▼▼▼

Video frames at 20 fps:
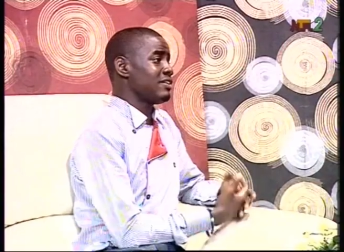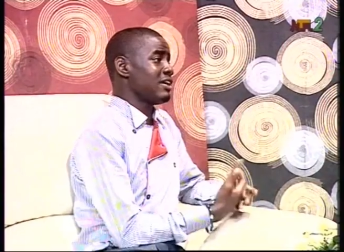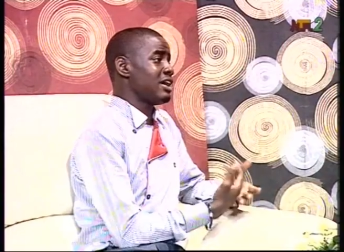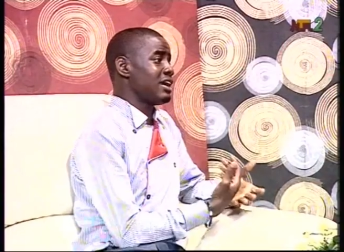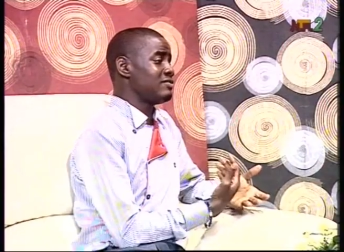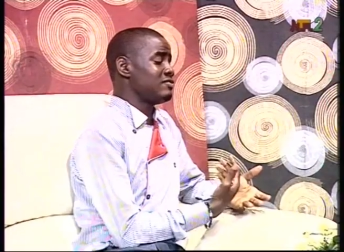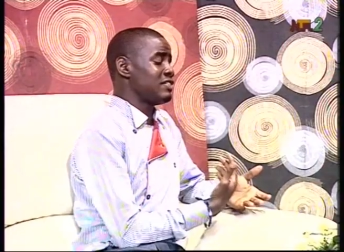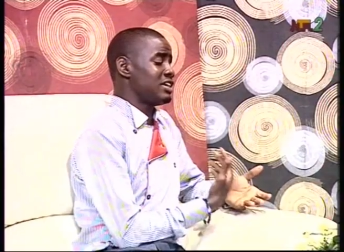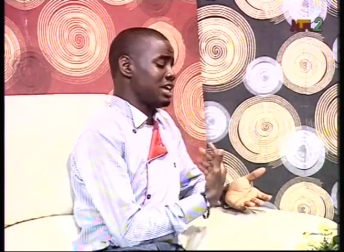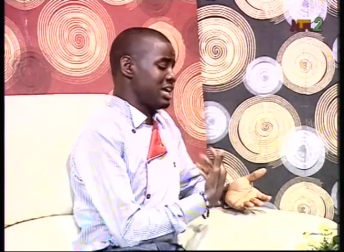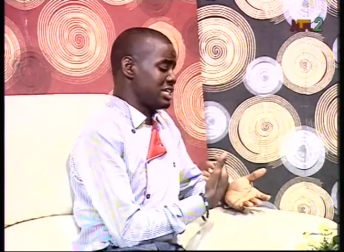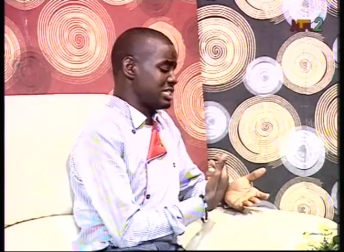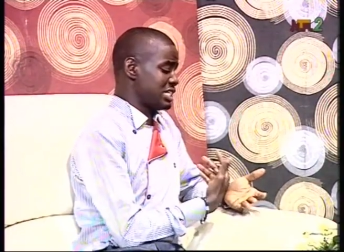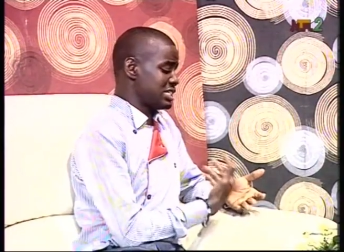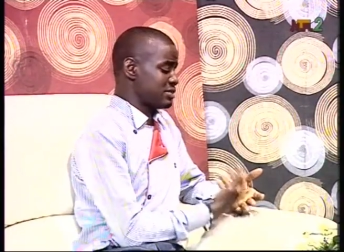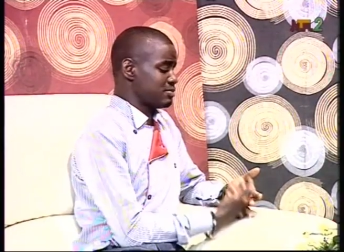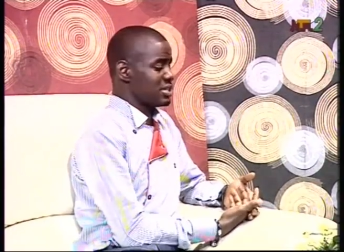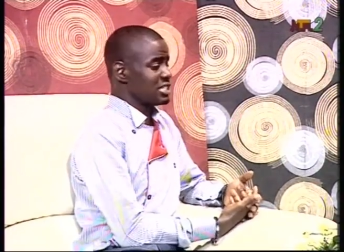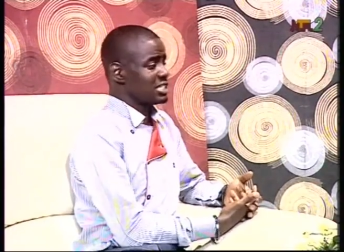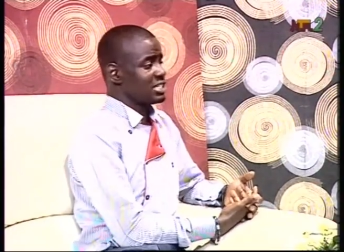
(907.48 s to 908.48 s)
as, as
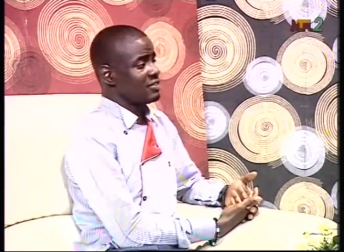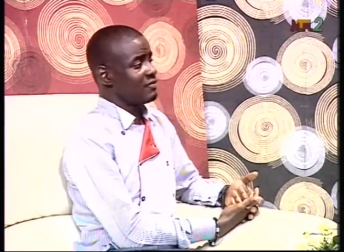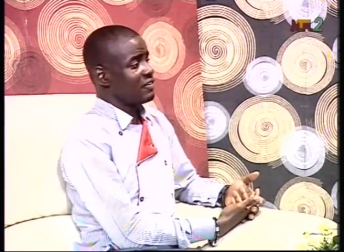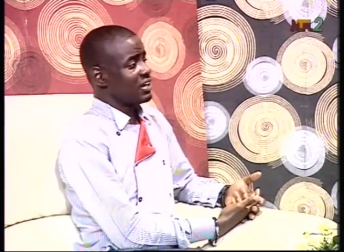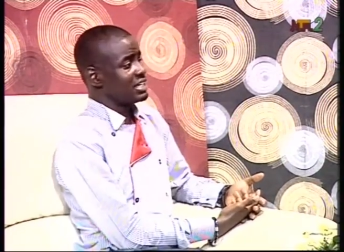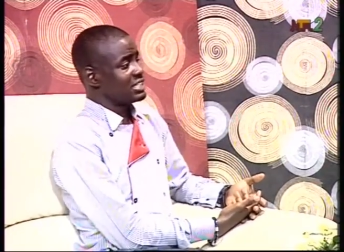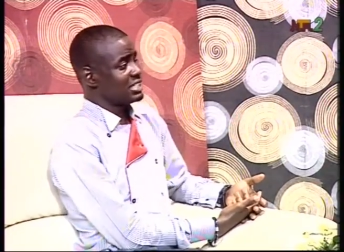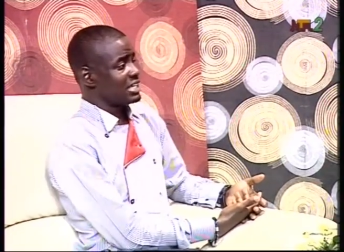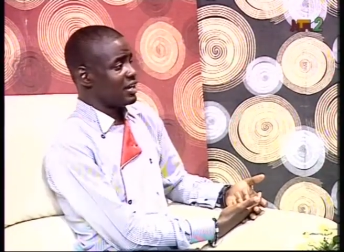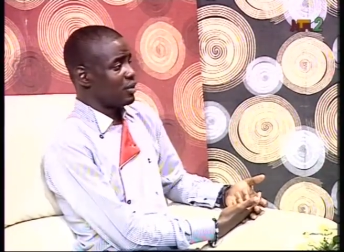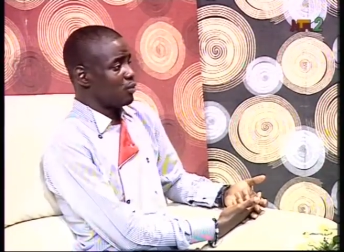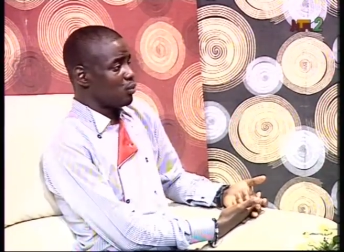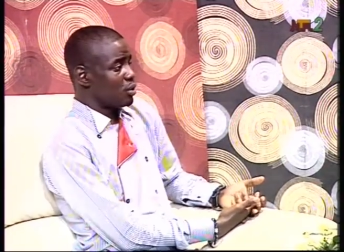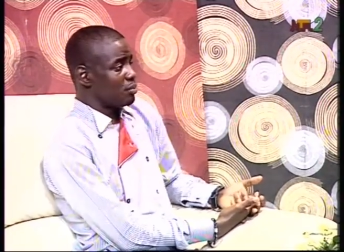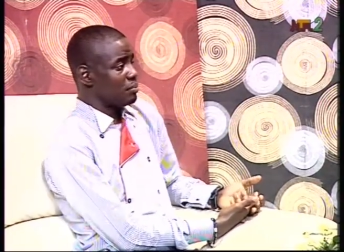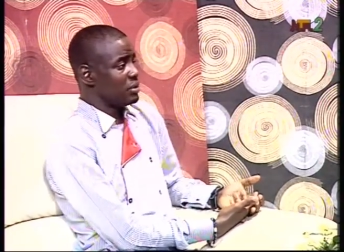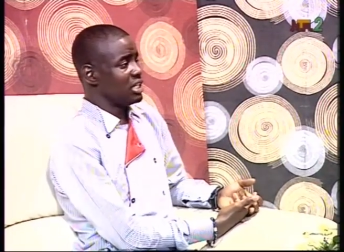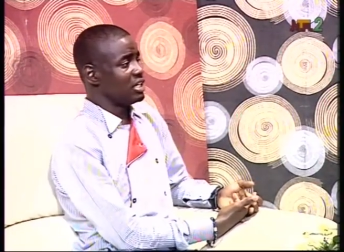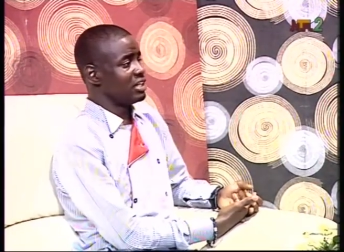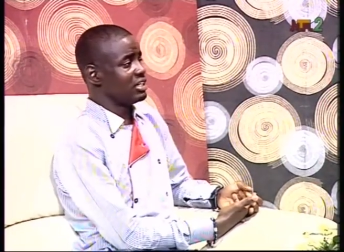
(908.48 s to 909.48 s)
expensive as the uh, one
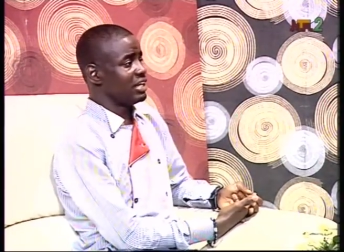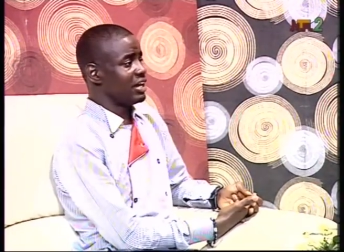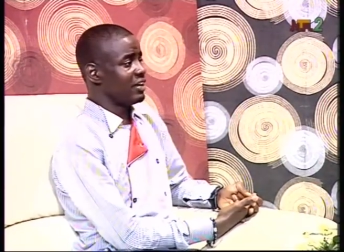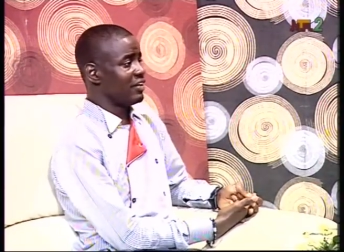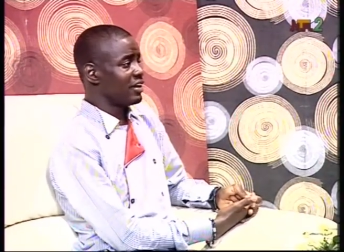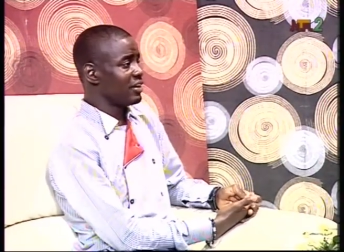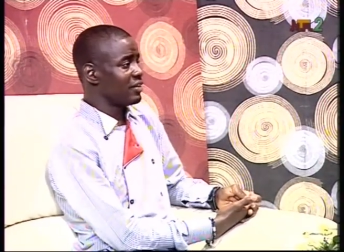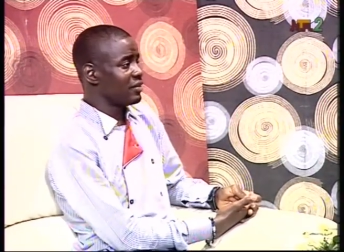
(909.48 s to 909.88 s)
million millionaire.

▲▲▲

* [Prompt]: Without the pictures, restate all the entries above exactly.

* [Expected answer]:
Video frames at 20 fps:
(907.48 s to 908.48 s)
as, as
(908.48 s to 909.48 s)
expensive as the uh, one
(909.48 s to 909.88 s)
million millionaire.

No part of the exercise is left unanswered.